Thematically speaking, the book plays off the image of the American home successfully. The family lives in a luxurious home, the picture perfect Southern California residence, that it can scarcely afford and which proves to be as false an image of contentedness as does the nuclear family itself. They move instead to one of their father's misbegotten model homes in the desert which is shoddily constructed and which the father had tried to sell to numerous people despite a toxic dump in the area.

There are also mobile homes that stay put and mobile homes that move with a community. It seems almost a joke that this latter "home" is really the most welcoming and communal of all; the Grateful Dead-Heads who use it are more caring and far less concerned about maintaining an appropriate image than the cast of main characters are.

Yet the point seems to be that however false aspects of these homes are, however broken the lives of these people are, they still inevitably form a family. While this family aspires for picture-perfect appearance, its failure in that regard does not dissolve the actual connective tissue keeping them together.

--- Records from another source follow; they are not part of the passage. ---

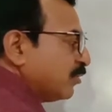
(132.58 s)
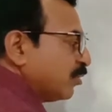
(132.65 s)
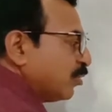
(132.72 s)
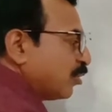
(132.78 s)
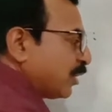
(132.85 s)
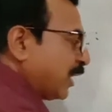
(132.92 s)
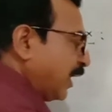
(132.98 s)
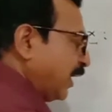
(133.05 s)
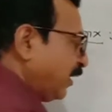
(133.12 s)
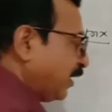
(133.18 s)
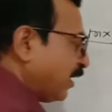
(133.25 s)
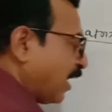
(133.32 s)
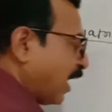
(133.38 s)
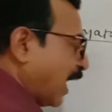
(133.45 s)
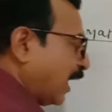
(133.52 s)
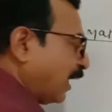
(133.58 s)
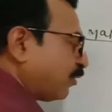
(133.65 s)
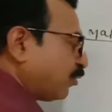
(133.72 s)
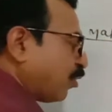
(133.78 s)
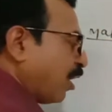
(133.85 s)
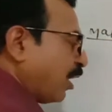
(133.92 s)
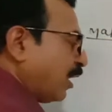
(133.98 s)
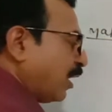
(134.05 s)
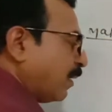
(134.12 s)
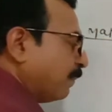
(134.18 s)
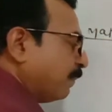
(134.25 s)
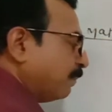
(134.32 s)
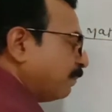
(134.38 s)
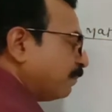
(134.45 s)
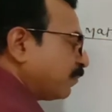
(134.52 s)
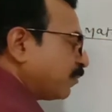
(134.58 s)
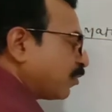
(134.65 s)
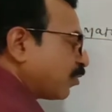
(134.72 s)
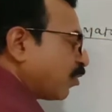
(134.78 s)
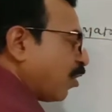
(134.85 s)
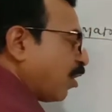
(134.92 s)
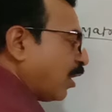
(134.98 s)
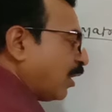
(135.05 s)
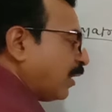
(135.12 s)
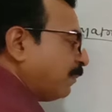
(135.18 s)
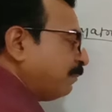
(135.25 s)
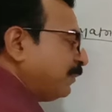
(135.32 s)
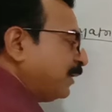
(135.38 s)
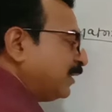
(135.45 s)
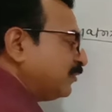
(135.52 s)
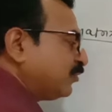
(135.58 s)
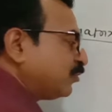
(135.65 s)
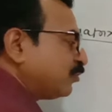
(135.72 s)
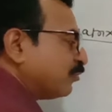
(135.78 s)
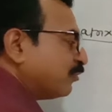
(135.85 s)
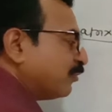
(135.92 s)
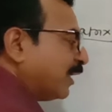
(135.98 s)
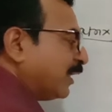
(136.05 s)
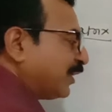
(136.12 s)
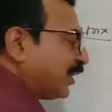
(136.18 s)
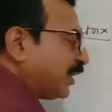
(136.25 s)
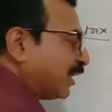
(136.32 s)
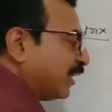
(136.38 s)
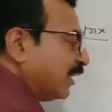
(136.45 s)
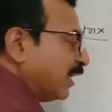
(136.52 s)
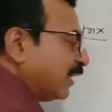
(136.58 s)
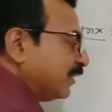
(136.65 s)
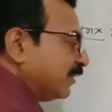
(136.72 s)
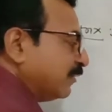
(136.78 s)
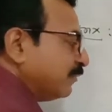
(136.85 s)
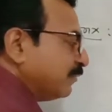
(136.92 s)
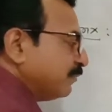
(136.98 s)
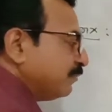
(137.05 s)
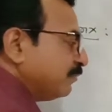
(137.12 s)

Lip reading: Okay. And column means vertical line.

The strength in this book is in the accuracy with which it portrays how very distant from one another the members of a nuclear family are ("distant as satellites," the mother laments) and in the tender development of coming-of-age.

These wonderful qualities are not at all diminished by the inability to conjure up psychologically satisfying adult characters or to sustain the plot's climax without some rather confusing left-field shenanigans. Puchner, quite young as far as I can tell, has certainly has had little enough life experience not to be (thankfully) too far removed from the urgent pathos of adolescence but (unfortunately) also little enough to conjure up the anxieties of parenthood without some fair amount of bathos.